**PROBLEM STATEMENT**
In full and without alteration, print the records below, minus any images.

○ ○ ○ ○

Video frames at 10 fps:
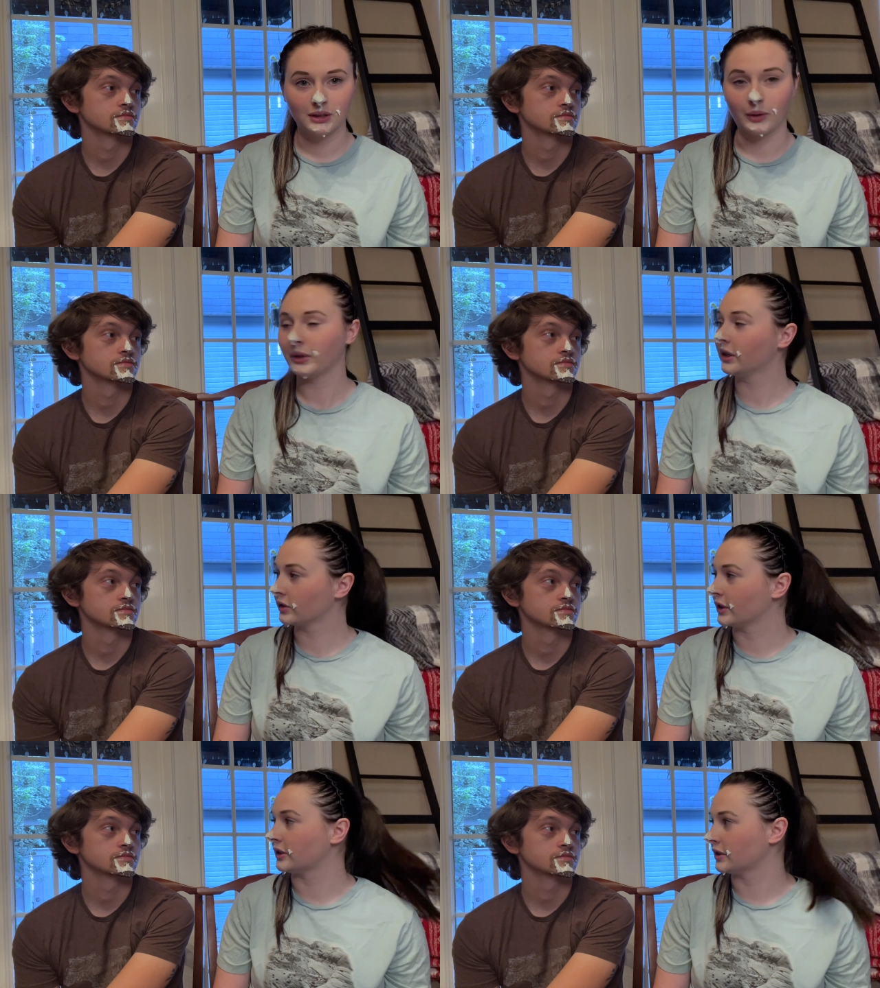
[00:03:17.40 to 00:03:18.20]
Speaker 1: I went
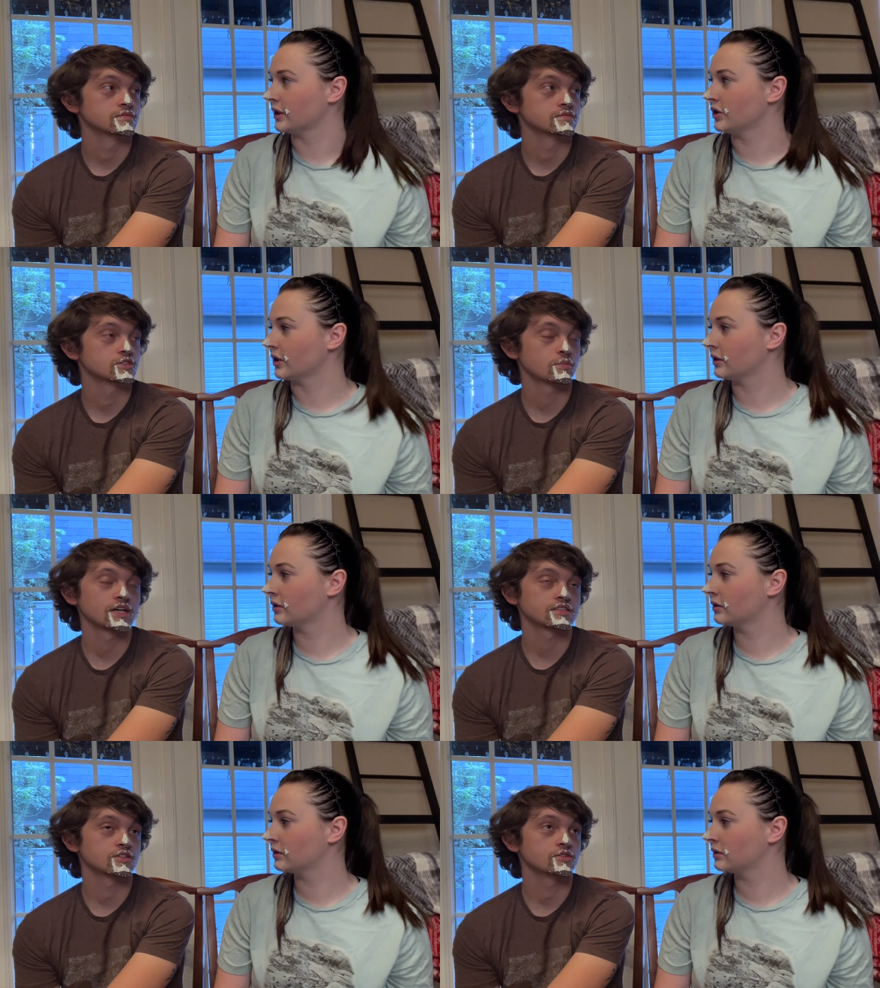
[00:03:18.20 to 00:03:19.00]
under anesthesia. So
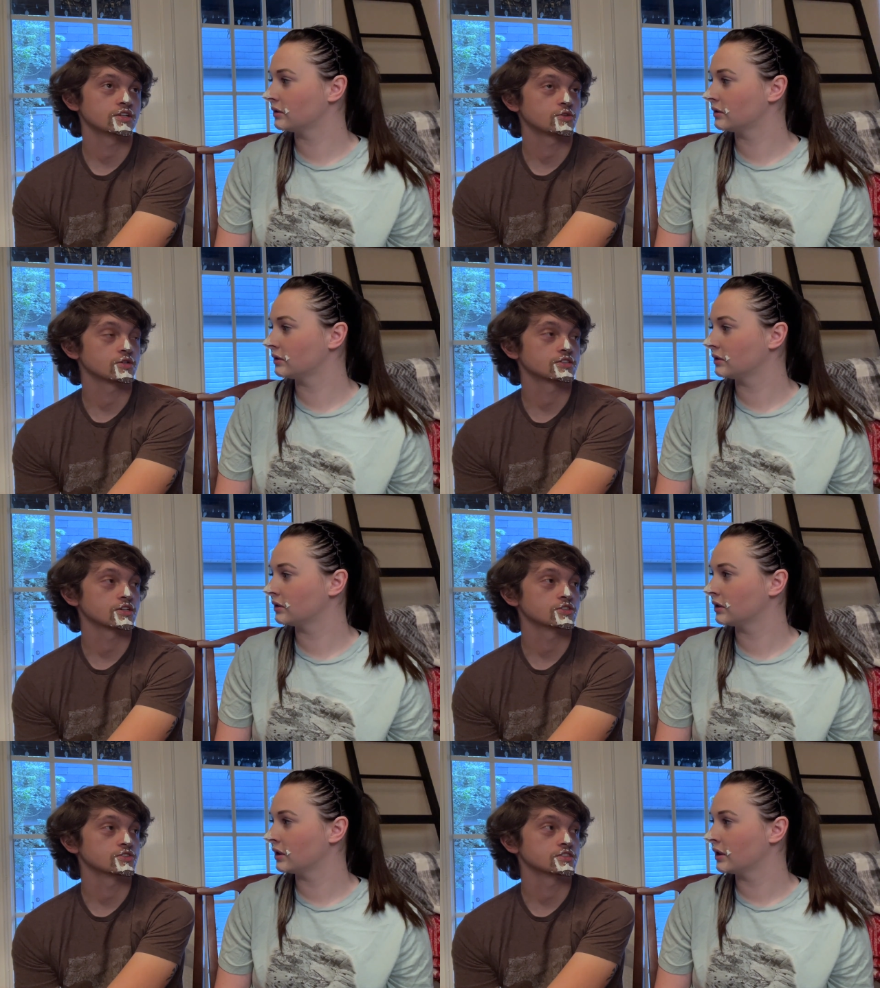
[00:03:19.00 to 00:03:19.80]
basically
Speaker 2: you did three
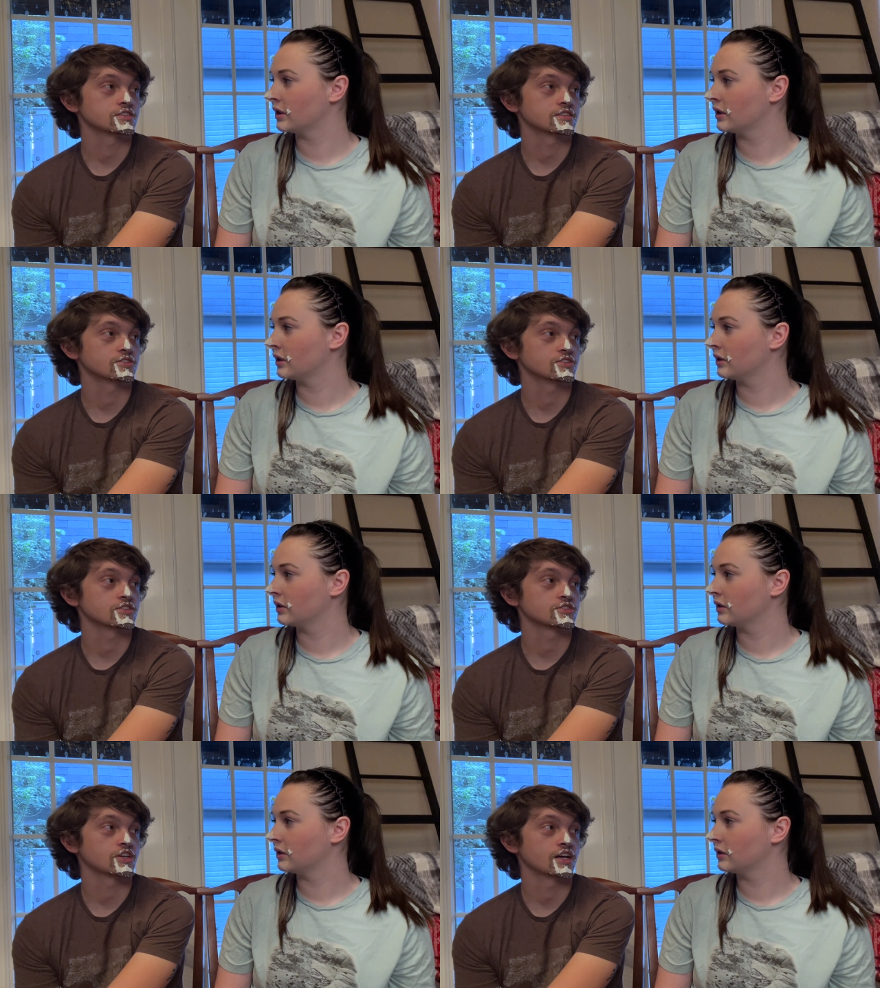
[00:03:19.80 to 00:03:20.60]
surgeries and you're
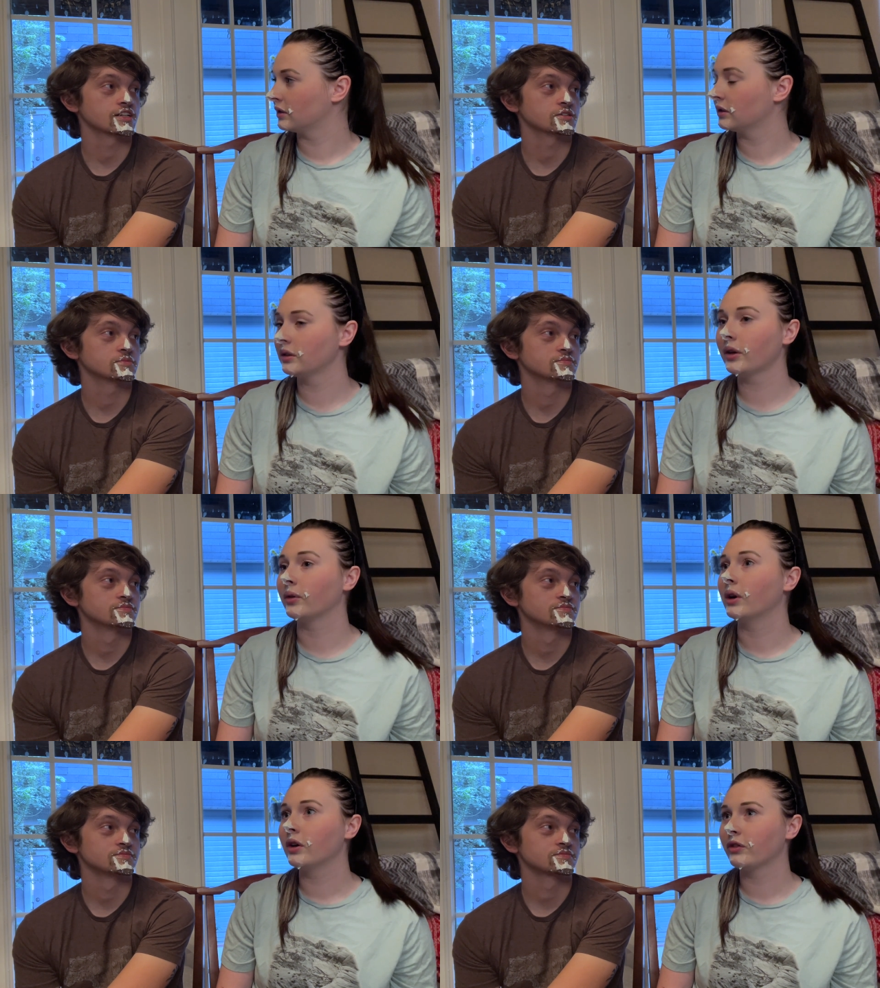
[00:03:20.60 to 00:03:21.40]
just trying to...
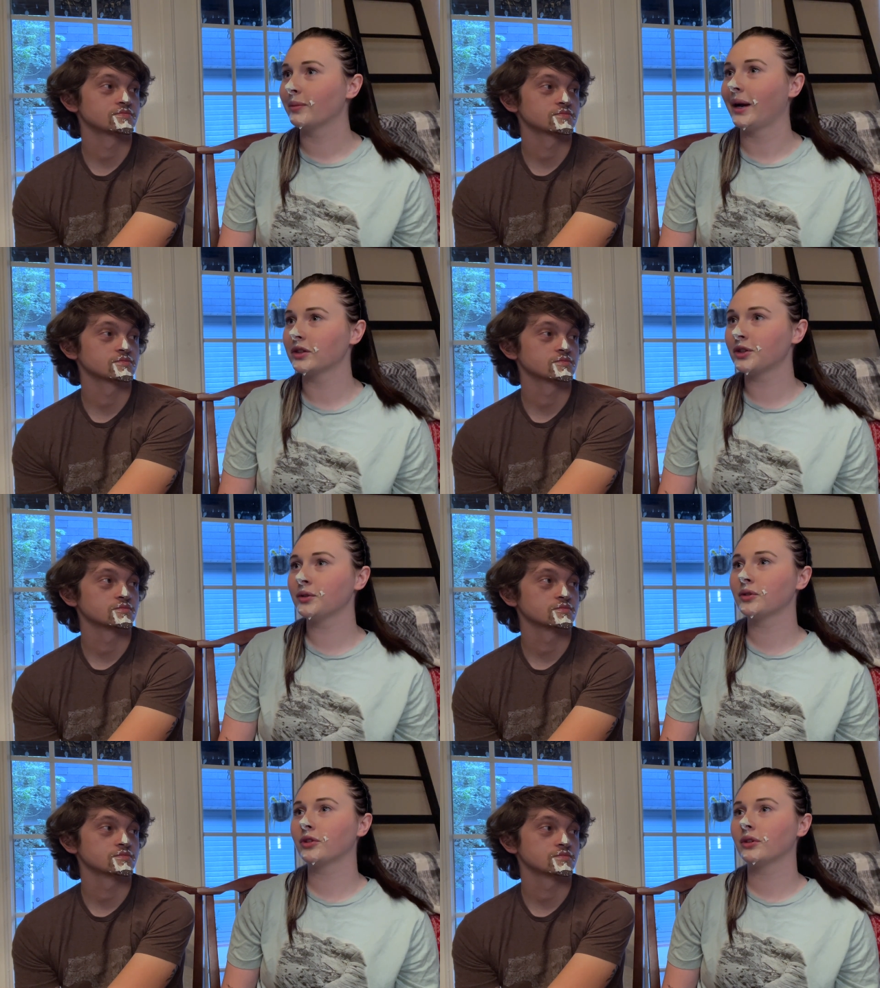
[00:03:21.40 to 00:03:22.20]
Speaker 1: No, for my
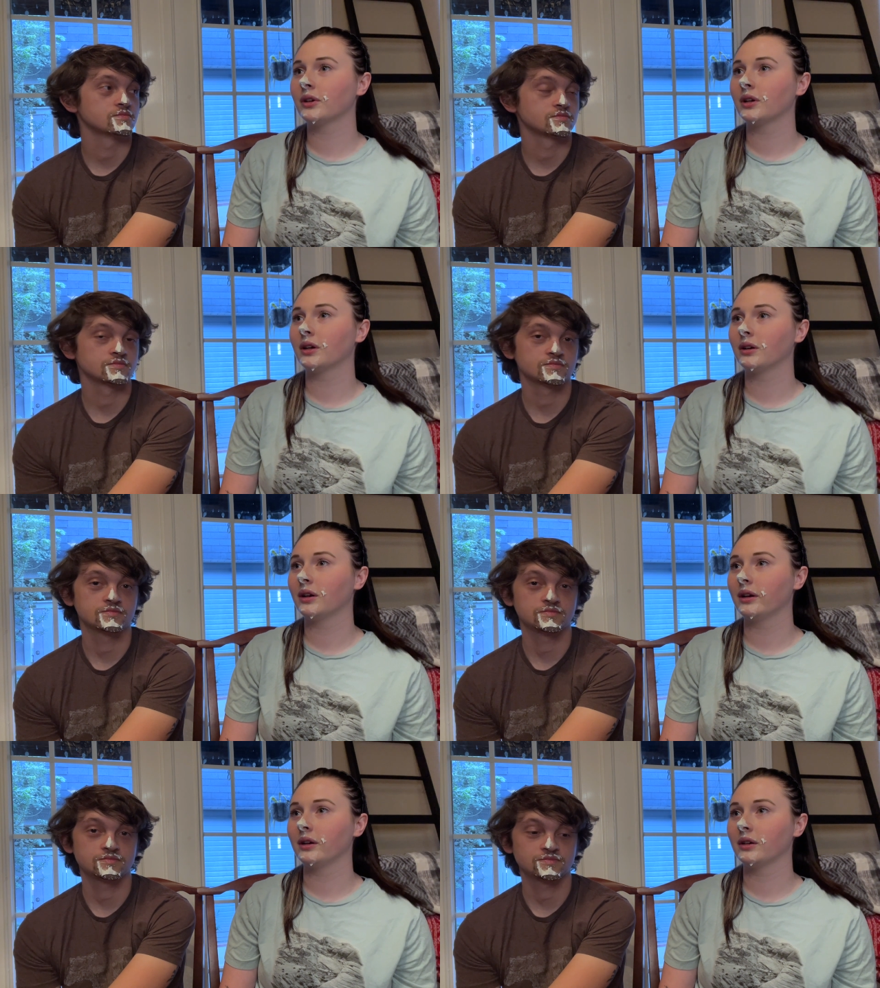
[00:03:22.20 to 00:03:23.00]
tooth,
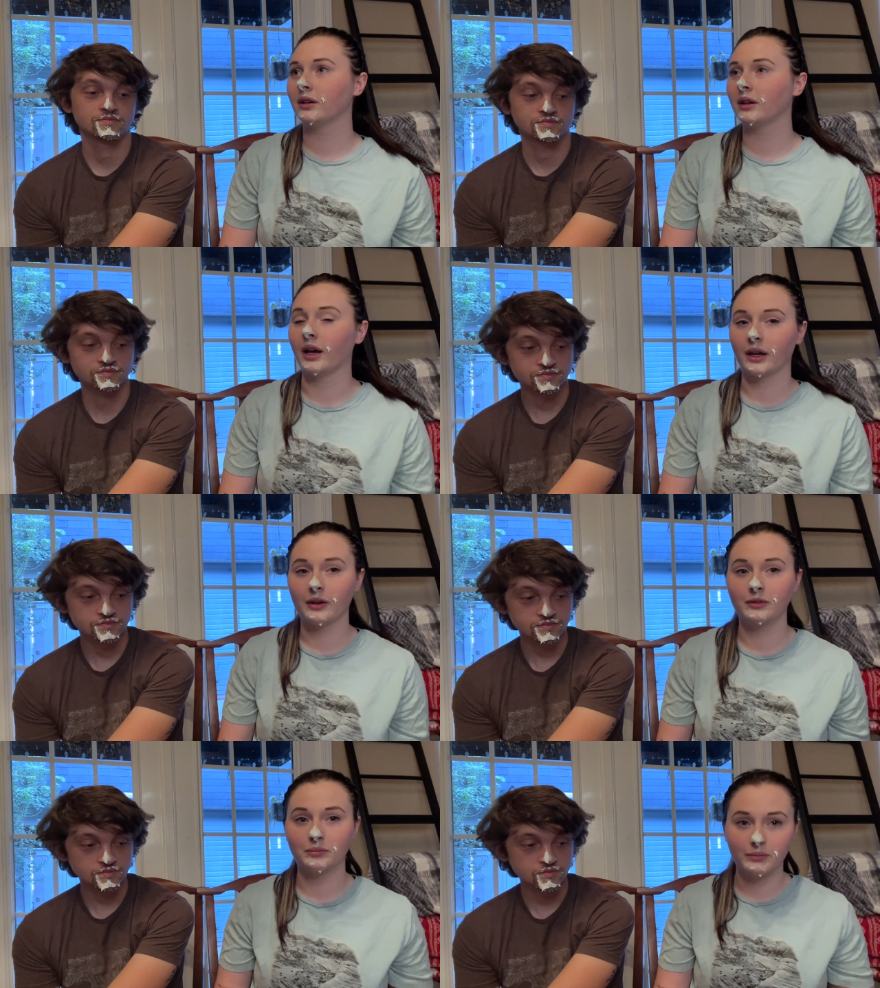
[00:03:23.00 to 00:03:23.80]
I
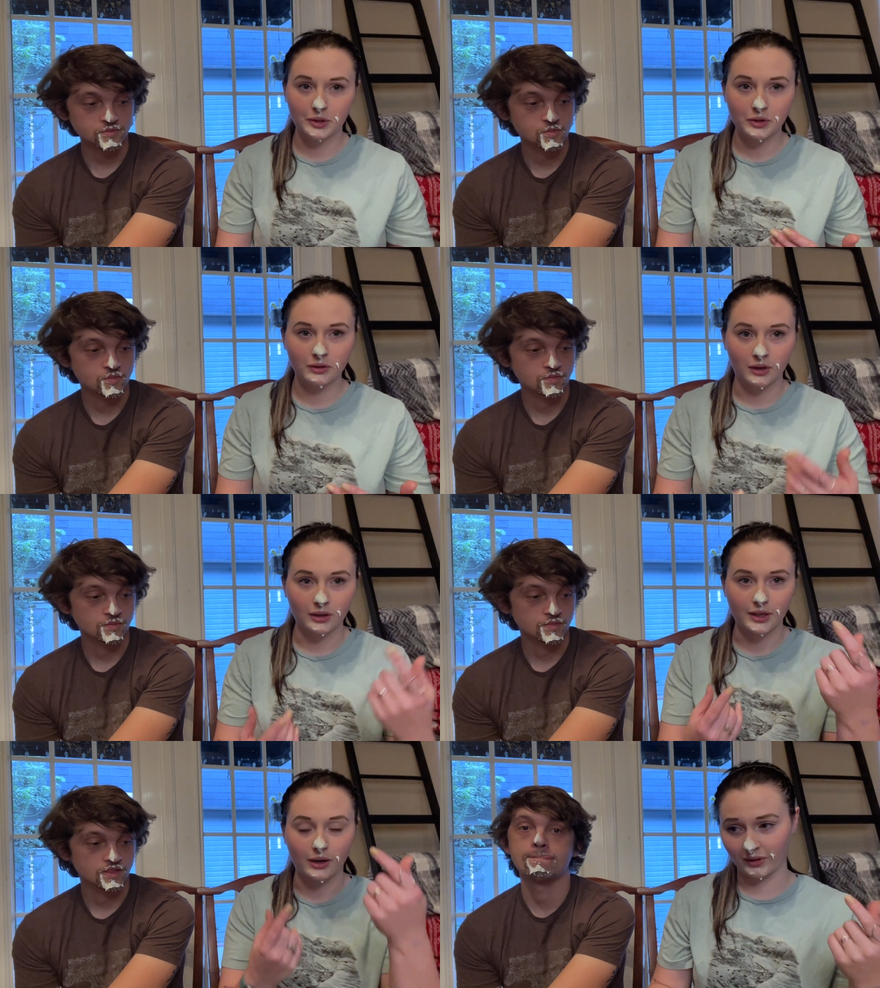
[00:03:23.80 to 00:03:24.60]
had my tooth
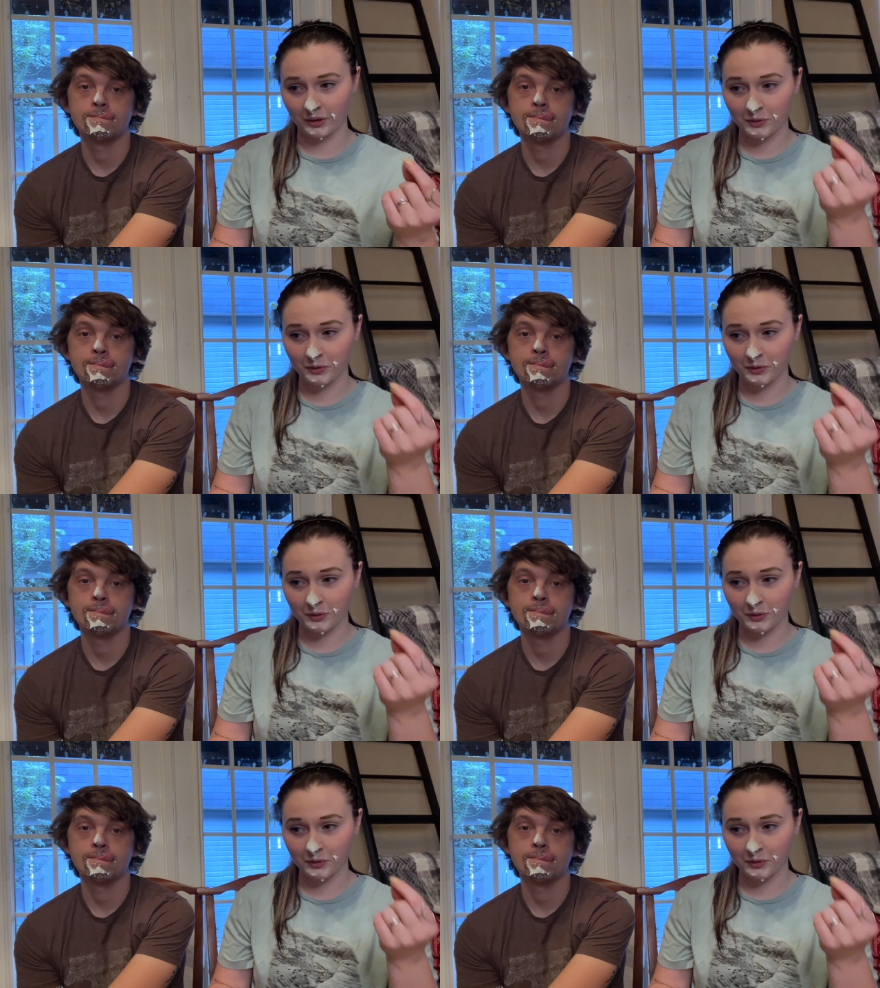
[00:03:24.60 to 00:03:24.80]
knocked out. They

○ ○ ○ ○

**WRITTEN RESPONSE**
Video frames at 10 fps:
[00:03:17.40 to 00:03:18.20]
Speaker 1: I went
[00:03:18.20 to 00:03:19.00]
under anesthesia. So
[00:03:19.00 to 00:03:19.80]
basically
Speaker 2: you did three
[00:03:19.80 to 00:03:20.60]
surgeries and you're
[00:03:20.60 to 00:03:21.40]
just trying to...
[00:03:21.40 to 00:03:22.20]
Speaker 1: No, for my
[00:03:22.20 to 00:03:23.00]
tooth,
[00:03:23.00 to 00:03:23.80]
I
[00:03:23.80 to 00:03:24.60]
had my tooth
[00:03:24.60 to 00:03:24.80]
knocked out. They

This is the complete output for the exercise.